These volumes also detail the cooperation of American industry with the Army on a vast scale. The Quartermaster General engaged over two hundred firms in tasks of research and development and covered a larger sector of the normal civilian economy in procuring supplies needed by the Army than did any other service. Another major story centers around the administration of those supplies. Essentially, the Quartermaster Corps developed a commodity-functional type of organization and stock control system to effect economy and achieve a balanced distribution of supplies. The result is a history of mass organization operating under high pressures, capable of improvisation, and sufficiently flexible to perform its huge task effectively.

Both volumes describe the Quartermaster Corps at work in the zone of interior. Volume I, after treating the reorganization and expansion of the corps at the outbreak of war and sketching its wartime organization (Introduction and Ch.

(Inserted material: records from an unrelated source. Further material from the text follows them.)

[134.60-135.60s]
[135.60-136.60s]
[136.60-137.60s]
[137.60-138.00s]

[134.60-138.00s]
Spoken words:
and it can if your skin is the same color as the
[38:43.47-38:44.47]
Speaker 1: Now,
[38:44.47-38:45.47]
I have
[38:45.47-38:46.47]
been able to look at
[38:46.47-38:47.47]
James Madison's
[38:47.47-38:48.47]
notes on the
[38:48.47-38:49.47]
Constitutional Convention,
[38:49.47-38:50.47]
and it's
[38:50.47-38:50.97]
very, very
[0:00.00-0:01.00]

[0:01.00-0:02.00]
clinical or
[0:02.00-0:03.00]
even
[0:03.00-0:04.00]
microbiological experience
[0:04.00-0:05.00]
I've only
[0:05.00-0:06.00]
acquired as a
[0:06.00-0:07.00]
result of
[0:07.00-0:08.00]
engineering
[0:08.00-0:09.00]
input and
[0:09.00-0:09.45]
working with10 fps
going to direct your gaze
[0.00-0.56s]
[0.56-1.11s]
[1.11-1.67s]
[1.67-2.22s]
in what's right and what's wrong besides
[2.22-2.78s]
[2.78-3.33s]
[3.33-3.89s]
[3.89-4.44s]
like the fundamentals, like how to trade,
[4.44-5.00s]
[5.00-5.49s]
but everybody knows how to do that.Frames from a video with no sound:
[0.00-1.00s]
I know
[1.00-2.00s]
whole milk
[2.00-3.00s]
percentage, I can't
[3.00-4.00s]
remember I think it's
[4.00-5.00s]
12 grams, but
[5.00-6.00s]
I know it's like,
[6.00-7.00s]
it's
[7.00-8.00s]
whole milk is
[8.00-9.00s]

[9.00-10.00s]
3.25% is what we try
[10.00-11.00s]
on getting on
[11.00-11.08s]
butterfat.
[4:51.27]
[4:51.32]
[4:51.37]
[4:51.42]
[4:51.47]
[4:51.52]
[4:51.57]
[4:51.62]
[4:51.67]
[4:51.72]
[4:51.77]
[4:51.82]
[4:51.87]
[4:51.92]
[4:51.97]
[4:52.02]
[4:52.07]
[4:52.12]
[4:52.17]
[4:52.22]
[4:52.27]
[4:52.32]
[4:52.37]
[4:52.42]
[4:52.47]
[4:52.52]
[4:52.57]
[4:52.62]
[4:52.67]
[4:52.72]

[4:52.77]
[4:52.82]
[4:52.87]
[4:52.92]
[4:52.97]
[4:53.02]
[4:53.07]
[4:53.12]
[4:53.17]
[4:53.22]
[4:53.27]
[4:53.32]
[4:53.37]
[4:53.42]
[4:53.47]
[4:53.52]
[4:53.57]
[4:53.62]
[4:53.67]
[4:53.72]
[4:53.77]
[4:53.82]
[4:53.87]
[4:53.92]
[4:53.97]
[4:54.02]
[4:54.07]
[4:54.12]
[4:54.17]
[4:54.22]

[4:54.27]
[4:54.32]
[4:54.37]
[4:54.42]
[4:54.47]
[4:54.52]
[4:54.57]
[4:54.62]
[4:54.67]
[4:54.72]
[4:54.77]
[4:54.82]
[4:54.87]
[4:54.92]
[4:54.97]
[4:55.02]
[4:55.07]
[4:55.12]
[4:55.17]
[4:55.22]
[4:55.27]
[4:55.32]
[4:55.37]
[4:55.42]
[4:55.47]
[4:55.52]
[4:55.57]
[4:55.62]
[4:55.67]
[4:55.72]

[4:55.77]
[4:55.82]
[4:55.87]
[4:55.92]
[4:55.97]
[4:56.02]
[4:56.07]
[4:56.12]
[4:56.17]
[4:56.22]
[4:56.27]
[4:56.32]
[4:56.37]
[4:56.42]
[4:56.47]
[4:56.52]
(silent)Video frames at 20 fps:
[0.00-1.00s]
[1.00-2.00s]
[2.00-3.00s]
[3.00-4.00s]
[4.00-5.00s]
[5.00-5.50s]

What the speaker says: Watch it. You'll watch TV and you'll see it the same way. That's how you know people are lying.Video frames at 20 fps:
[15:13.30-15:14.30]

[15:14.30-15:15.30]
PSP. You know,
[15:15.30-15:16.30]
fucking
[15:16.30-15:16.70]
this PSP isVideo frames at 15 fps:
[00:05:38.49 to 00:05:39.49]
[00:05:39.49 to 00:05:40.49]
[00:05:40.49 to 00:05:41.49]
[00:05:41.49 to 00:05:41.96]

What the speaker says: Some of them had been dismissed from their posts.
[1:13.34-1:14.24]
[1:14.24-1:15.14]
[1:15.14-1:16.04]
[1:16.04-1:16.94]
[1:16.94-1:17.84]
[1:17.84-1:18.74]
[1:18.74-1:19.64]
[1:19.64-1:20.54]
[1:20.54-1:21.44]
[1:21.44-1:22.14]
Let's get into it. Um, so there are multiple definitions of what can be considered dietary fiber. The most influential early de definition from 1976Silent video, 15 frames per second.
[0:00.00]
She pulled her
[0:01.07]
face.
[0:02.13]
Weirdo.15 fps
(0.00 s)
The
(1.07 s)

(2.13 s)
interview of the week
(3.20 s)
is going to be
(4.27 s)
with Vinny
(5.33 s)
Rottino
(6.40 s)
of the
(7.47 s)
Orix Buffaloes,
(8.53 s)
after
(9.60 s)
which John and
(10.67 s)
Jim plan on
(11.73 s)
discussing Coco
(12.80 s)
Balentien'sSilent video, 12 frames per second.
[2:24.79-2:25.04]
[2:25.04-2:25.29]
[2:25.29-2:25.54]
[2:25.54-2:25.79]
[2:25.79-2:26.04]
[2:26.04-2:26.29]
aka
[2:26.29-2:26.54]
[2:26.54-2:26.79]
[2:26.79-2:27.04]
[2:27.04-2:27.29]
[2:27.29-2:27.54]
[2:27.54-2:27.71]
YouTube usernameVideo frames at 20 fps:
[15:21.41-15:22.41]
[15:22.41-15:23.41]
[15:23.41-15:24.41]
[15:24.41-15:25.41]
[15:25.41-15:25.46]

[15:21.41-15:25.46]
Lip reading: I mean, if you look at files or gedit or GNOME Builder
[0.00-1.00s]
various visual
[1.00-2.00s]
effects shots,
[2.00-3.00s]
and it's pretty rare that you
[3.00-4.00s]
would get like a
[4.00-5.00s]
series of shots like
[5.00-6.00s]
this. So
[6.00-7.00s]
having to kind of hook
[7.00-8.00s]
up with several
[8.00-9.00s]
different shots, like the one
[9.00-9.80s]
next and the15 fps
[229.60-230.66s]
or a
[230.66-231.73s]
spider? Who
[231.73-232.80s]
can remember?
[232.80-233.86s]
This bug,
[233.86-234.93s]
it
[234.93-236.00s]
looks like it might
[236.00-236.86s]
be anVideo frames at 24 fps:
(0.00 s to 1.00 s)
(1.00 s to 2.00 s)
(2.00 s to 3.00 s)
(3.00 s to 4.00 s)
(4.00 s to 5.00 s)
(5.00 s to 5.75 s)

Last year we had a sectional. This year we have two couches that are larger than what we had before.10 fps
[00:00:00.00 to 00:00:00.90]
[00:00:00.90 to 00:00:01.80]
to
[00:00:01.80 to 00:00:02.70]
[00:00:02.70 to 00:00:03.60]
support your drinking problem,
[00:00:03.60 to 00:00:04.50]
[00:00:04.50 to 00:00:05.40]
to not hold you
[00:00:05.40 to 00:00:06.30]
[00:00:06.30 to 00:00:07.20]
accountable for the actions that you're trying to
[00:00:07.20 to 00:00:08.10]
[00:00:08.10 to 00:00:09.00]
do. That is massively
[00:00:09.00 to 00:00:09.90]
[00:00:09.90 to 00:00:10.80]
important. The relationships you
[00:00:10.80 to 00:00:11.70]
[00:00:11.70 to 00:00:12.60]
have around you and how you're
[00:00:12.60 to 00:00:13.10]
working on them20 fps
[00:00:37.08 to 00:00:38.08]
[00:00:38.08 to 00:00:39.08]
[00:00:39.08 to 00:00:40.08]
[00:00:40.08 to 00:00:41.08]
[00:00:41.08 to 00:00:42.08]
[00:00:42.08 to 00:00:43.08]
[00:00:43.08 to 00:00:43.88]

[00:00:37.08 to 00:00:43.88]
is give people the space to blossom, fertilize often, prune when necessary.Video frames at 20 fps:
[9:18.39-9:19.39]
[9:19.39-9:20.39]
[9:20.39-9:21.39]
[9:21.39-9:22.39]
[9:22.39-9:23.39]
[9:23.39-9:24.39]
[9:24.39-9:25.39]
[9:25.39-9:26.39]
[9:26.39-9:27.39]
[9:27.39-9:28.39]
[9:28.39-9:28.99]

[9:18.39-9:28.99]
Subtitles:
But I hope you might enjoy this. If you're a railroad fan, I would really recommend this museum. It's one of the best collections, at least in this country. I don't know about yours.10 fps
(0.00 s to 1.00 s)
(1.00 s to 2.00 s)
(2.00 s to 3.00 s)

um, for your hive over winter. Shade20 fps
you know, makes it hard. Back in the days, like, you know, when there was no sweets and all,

I), deals with research and development (Chs. II-V), procurement and production control (Chs. VI-VIII), storage and warehousing operations (Ch. IX), and stock control (Ch. X). Volume II treats salvage and reclamation (Chs. I-II) and the problems of industrial demobilization (Ch. III), and includes a statistical review (Ch. IV) reflecting the magnitude and proportions of quartermaster operations in World War II. It completes the picture of zone of interior activities with an account of the recruiting, assignment, and training of quartermaster personnel (Chs. V-IX) and of such special services of the corps as the procurement of animals (Ch. X), its operation of laundry and dry-cleaning establishments (Ch. XI), and its provisions for the care of the dead (Ch. XII).